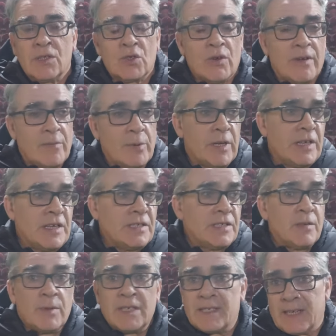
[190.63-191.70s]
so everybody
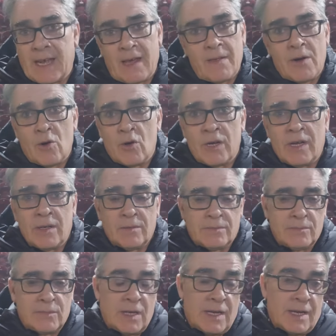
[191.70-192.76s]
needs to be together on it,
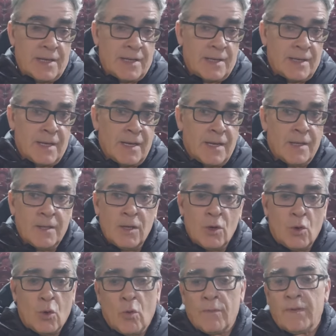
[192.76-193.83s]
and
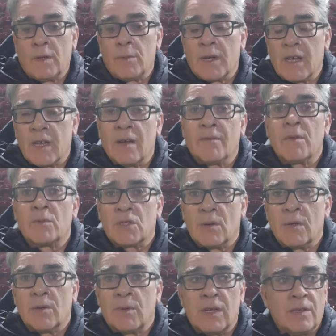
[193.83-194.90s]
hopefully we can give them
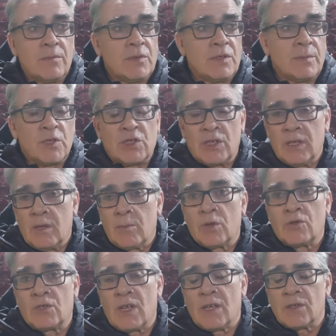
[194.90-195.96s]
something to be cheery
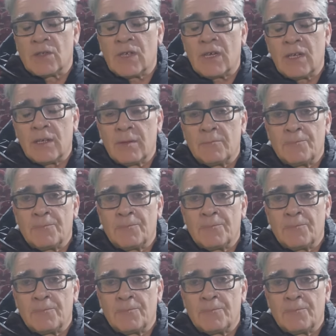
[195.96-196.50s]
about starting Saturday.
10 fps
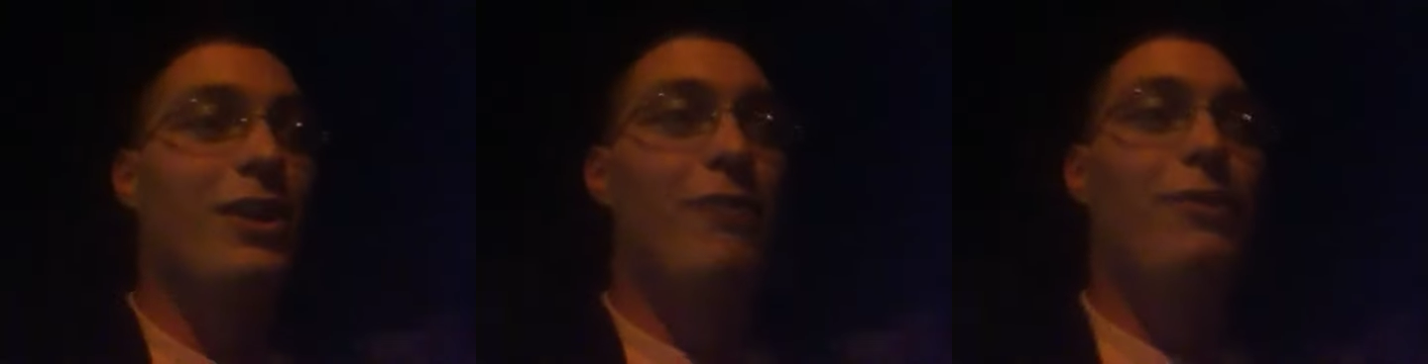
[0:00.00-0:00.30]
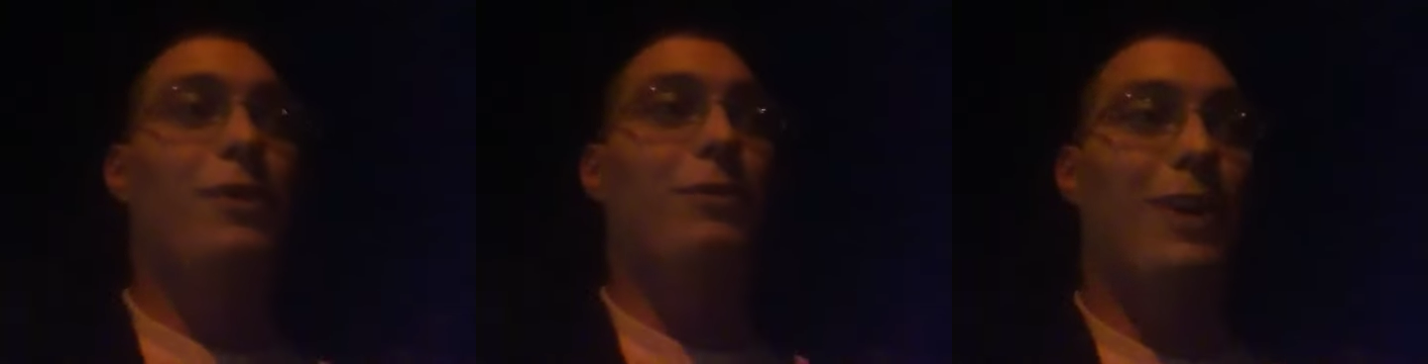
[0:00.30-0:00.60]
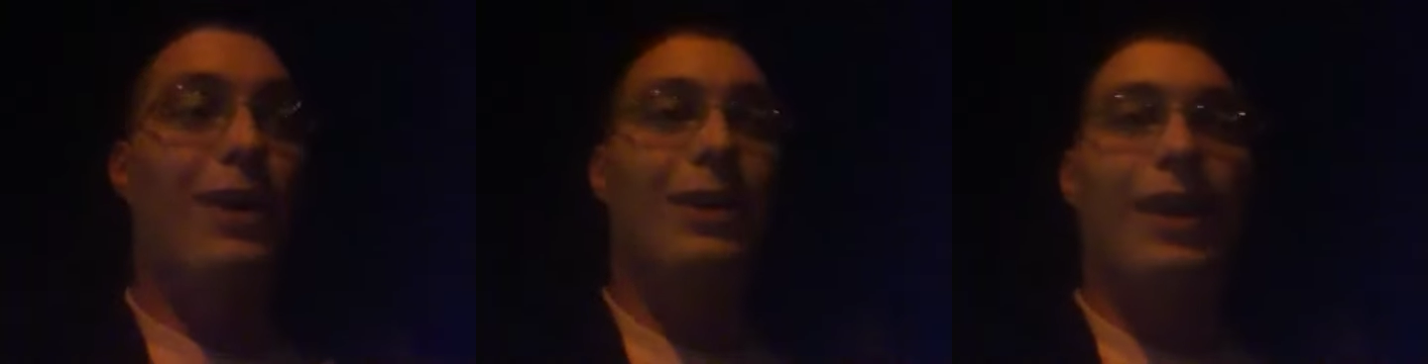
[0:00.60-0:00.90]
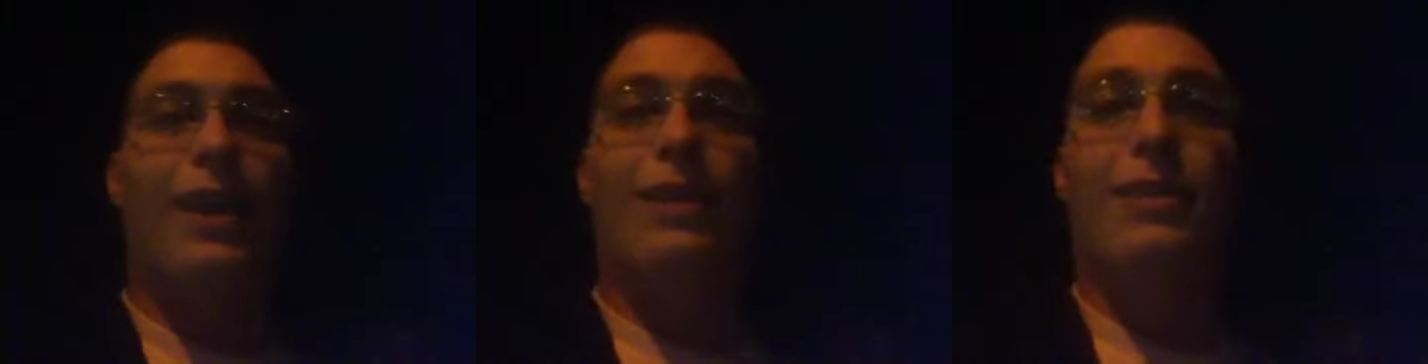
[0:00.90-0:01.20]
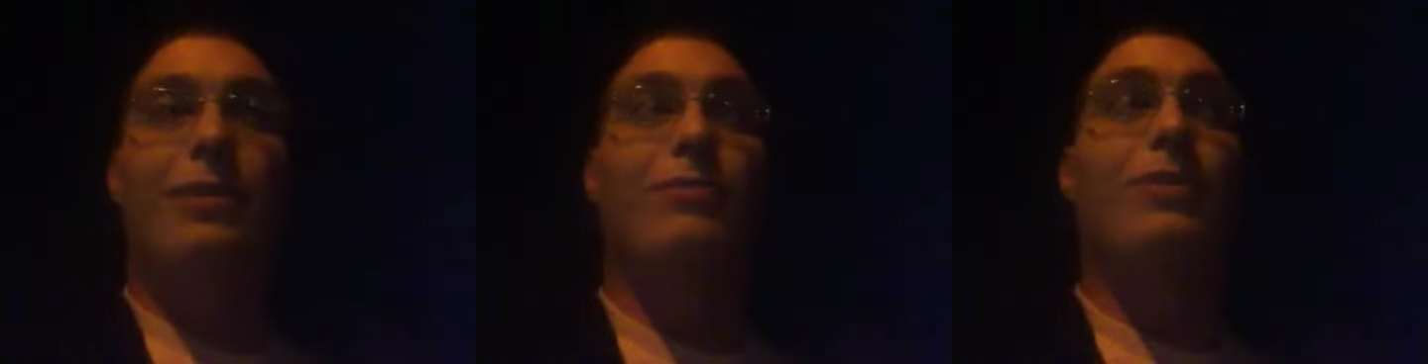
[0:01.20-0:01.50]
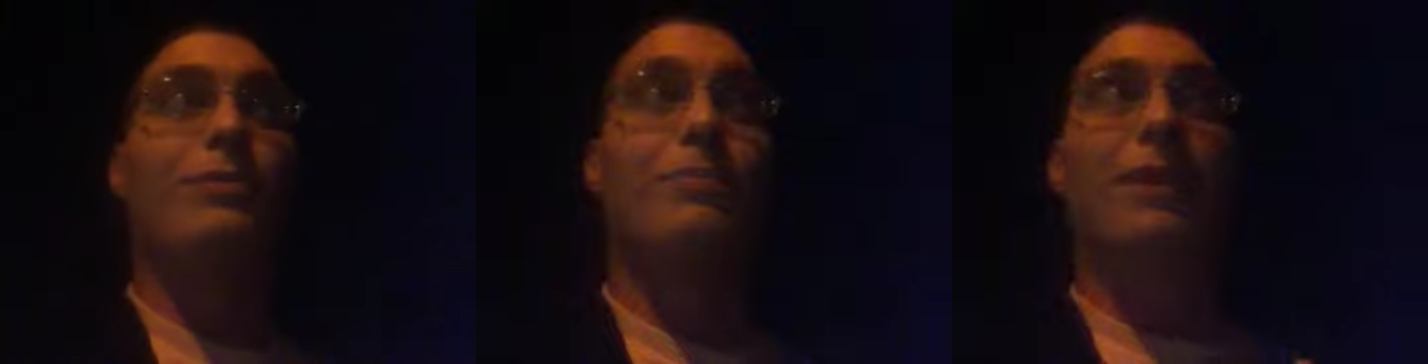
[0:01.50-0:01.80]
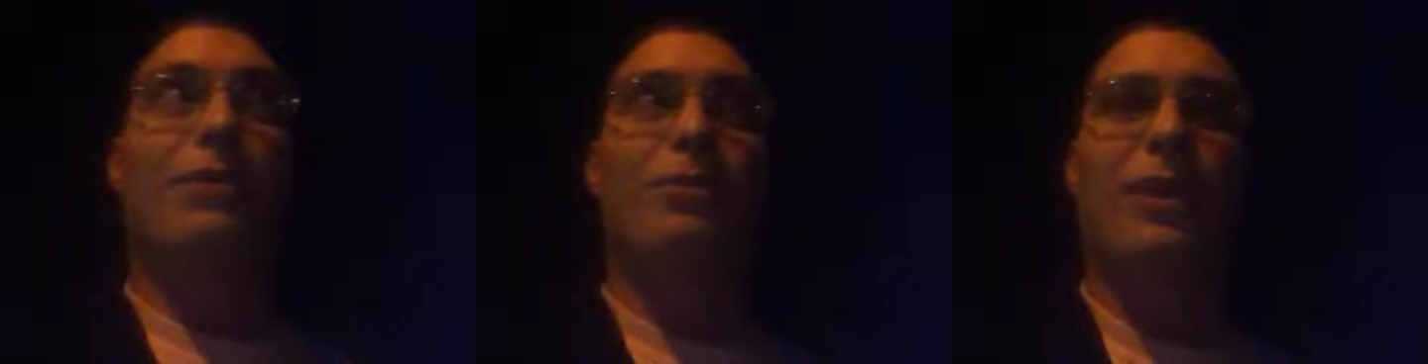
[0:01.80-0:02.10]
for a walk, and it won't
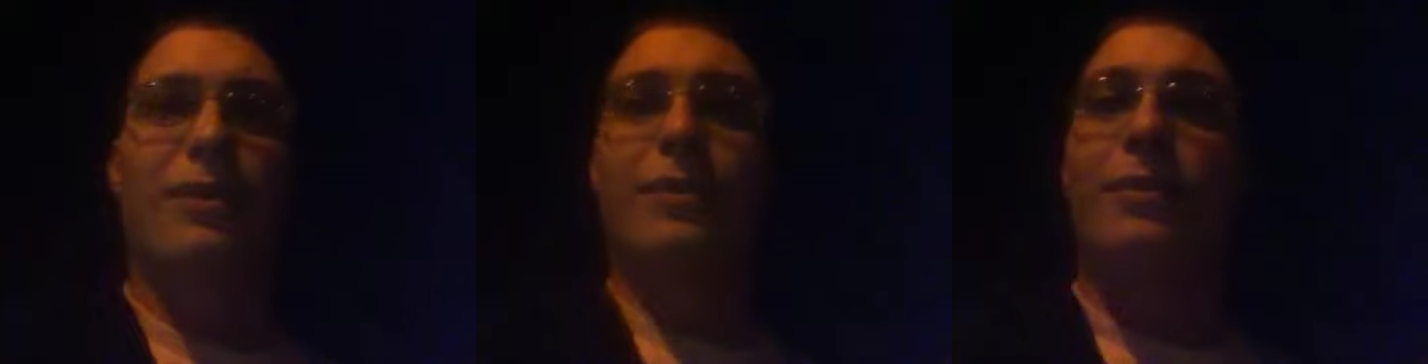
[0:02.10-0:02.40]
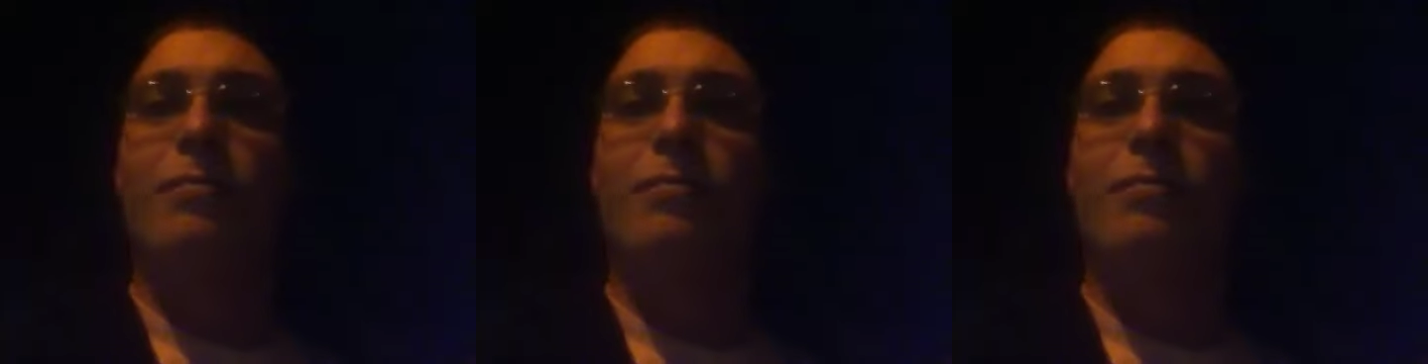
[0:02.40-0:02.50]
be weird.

· · ·

What the task asks
Would you mind transcribing the material exactly, without the pictures?

Task output
[190.63-191.70s]
so everybody
[191.70-192.76s]
needs to be together on it,
[192.76-193.83s]
and
[193.83-194.90s]
hopefully we can give them
[194.90-195.96s]
something to be cheery
[195.96-196.50s]
about starting Saturday.
10 fps
[0:00.00-0:00.30]
[0:00.30-0:00.60]
[0:00.60-0:00.90]
[0:00.90-0:01.20]
[0:01.20-0:01.50]
[0:01.50-0:01.80]
[0:01.80-0:02.10]
for a walk, and it won't
[0:02.10-0:02.40]
[0:02.40-0:02.50]
be weird.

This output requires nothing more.